As browses become more and more important, their security becomes more important, as well. Browser developers are always trying to provide the highest security for their users, but sometimes some features are added to the browser for the sake of the users’ convenience. If users are not aware of them, these features can turn into weaknesses that can be exploited by hackers.
In this article, we intend to review a summary of the most important points in a simple language. Following these tips will greatly increase the security of your web browser.
Keep your browser up to date:
Browser developers will immediately publish the patches shortly after identifying their software weaknesses. Download and install the latest browser update. On Firefox, check out if your browser is up to date in “About” menu:
In Chrome, it is also possible to check if the browser is up to date in “About” menu.
Keep your browser extensions up-to-date, as well.
Use well-known browsers:
Browsers like Microsoft Internet Explorer, Google Chrome, Mozilla Firefox, Opera, Safari, and any other trusted software companies. Free software with attractive looks may steal your information.
Do not save passwords to the extent possible:
The best known method of maintaining security is to refrain from saving passwords. For this reason, most browsers ask for user’s permission before saving user’s password, and they will only save the password when the user agrees.
It matters especially when you use computers in public places like cyber cafes. Passwords stored by the browser are easily accessible.
Do not install unknown software:
In browsers, it is possible to add custom plugins. Do not install every extension to keep your data secure. Even if the site tries to add an add-on to your browser, the browser will ask you to confirm.
If you are experiencing strange behavior from your browser, delete its plugins or extensions in browser’s settings.
Do not approve all messages:
Browsers are designed to be user-friendly for all experience levels; from beginner users to professional users.

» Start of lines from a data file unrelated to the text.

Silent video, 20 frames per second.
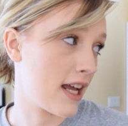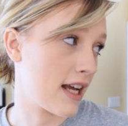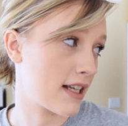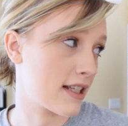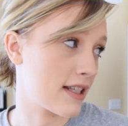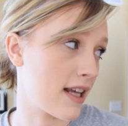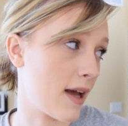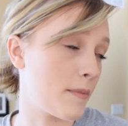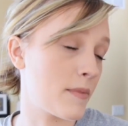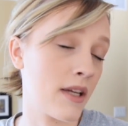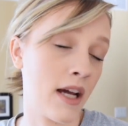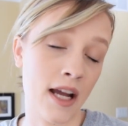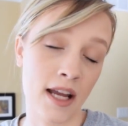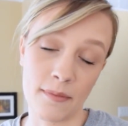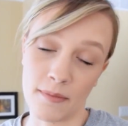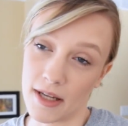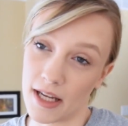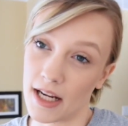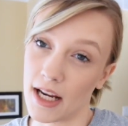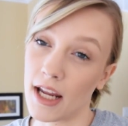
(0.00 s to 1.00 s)
except I
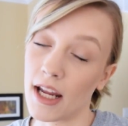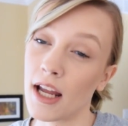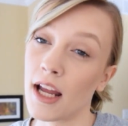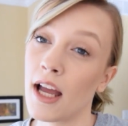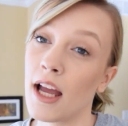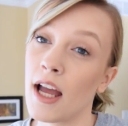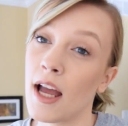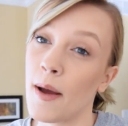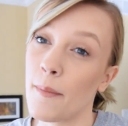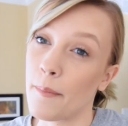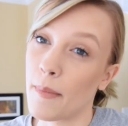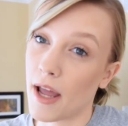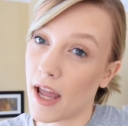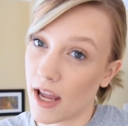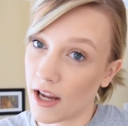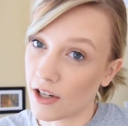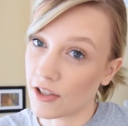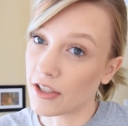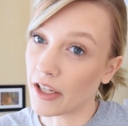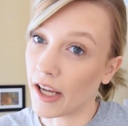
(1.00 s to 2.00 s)
am getting my
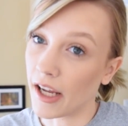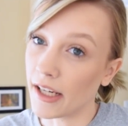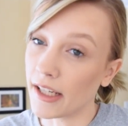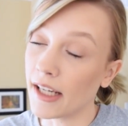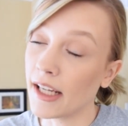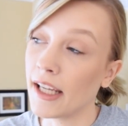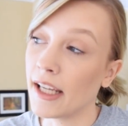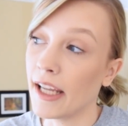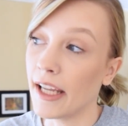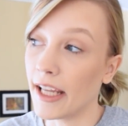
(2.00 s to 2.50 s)
hair done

Sometimes the boundary between these two groups of users is broken down by browser verification requests. Do not click confirm or Ignore button before making sure that the message is not harmful.

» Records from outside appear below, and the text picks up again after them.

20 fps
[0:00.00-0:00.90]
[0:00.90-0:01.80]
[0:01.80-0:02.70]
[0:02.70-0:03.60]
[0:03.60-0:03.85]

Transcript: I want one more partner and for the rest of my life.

If your browser doubts a site’s identity, it will alert you. As said before, read the browser messages. The instant confirmation of messages reduces your security level. For example, in the following message, the browser declares that according to valid reports, the website the user intends to access is an instance of Web Forgery:
Or the following message has declared that the address typed in by the user is related to a website used for cybercrime attacks.
Browser Memory Protection:
One thing that might be abused is the memory of the browser you have worked with. Browsers have memory, and they may remember all your activities without asking for your confirmation.

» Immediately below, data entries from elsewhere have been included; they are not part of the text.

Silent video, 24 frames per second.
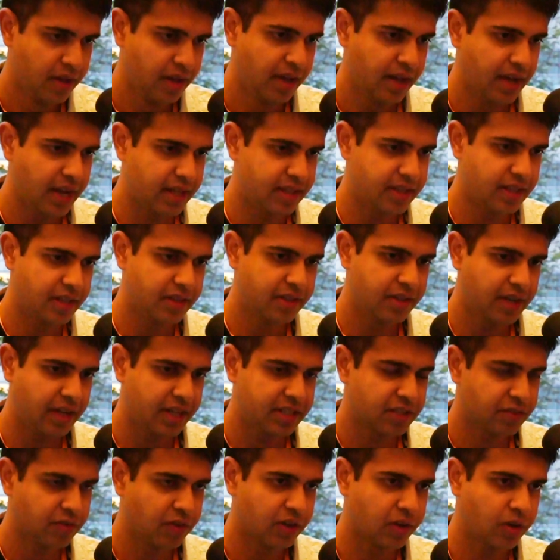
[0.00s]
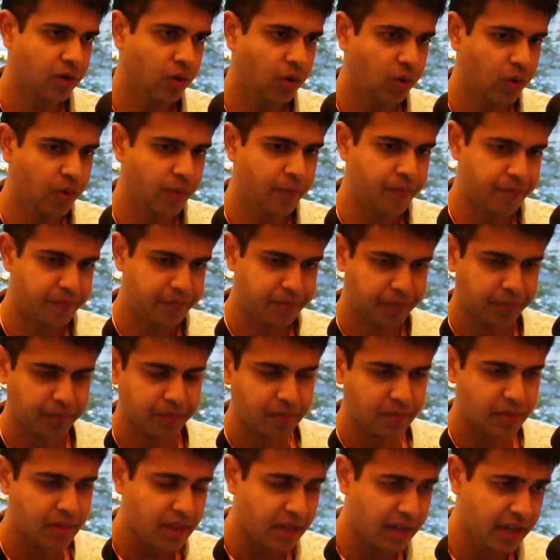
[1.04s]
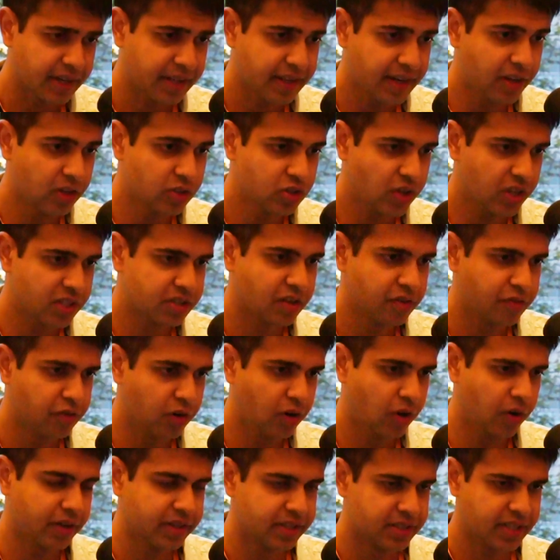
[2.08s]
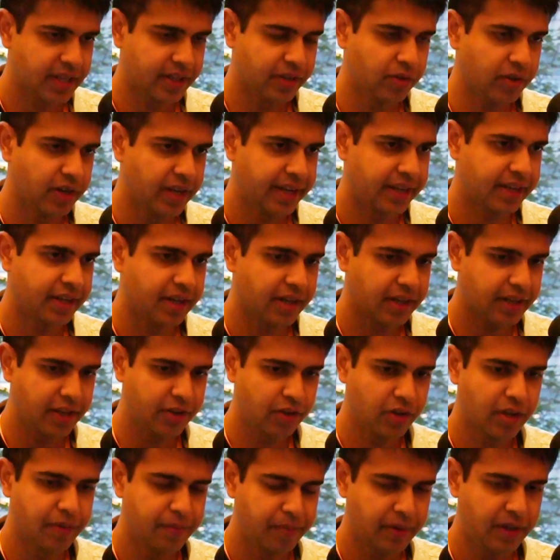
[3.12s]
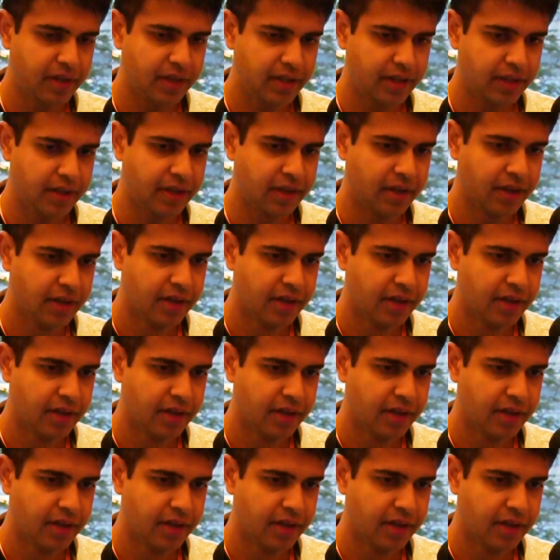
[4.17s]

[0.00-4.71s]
and then the agent will go. It can also ask you for logins, like, okay, like can you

If you intend to connect to the Internet through a non-personal computer, you can use its protected mode to prevent your browser from remembering your records.
In Firefox, in File menu, click Start Private Browsing, and in Google Chrome choose new incognito window.
If you need to clear these records, you can use the combination of Ctrl + Shift + Delete keys.
When entering username and password:
The following is a list of information that might be abused:
- Second Password and CVV2 of Credit Cards
- Email password
- Password to a business computer network or a personal computer
- Password to sites such as Facebook and …
If it was required to enter this information on a site, make sure that the security of the site is verified. To check if the verification is true and valid, use the address bar.
There must be a lock icon in the address bar of each window that requires a password, and the lock should be closed, not open. In the following message, the browser has declared that there is an insecure connection with the site that the user is trying to connect to:
If you see the above message, read this guide.
There is a group of malware that record your commands through a Mouse, Keyboard, and so on, without you being aware, and then they give out the information to third parties. On the site of most banks there is a section called “secure keyboard”, which is displayed by clicking on the password section. Use this keyboard to enter the password, not your system keyboard:
Secure your passwords:
Services requiring password entry have a capability known as Password recovery or Forgotten password. When the users forget their password, they can retrieve their password using this feature. This feature may be abused.
To prevent these abuses, choose a password that includes numbers, lower and upper case letters, and symbols @, _, #, and so on (used simultaneously). Never use a common password for all your accounts on different sites and services. In order to check how long it takes to hack your password, use this site.
To prevent abuses, log in to your account and apply the following in your account security section:
- Enter and confirm your mobile phone number.
- Enter and confirm your primary or secondary email.
- Disable non-secure recovery methods. For example, there are some methods in which some questions about your profile or your friends’ are asked and then the password is provided to you. There is also a face recognition method that has a low security rating.
In the safest possible case, there is still a security vulnerability. Sometimes hackers can guess your password by getting some information about you. To fix this, do not select your passwords based on a specific and predictable pattern.
Sometimes hackers use methods to persuade the user to provide them with a password recovery code. Delete any suspicious messages of which you do not have any information about the sender and do not click on unknown links. For more information on this, read this article.
Close popup windows that have opened without your request.
Change your passwords from time to time.
Block scripts and executable codes in the browser:
All browsers are dependent on software interfaces, such as Scripts (Flash, Active X, Java, and VBScript) to enhance their functionality. Although many pages require the implementation of these codes to display correctly, this technology reduces the security level. Add-ons such as NoScript in Firefox are designed for this purpose.
For more security, it’s best to disable plug-ins such as Flash Player that is responsible for playing Flash media on website pages, or use the latest version of it.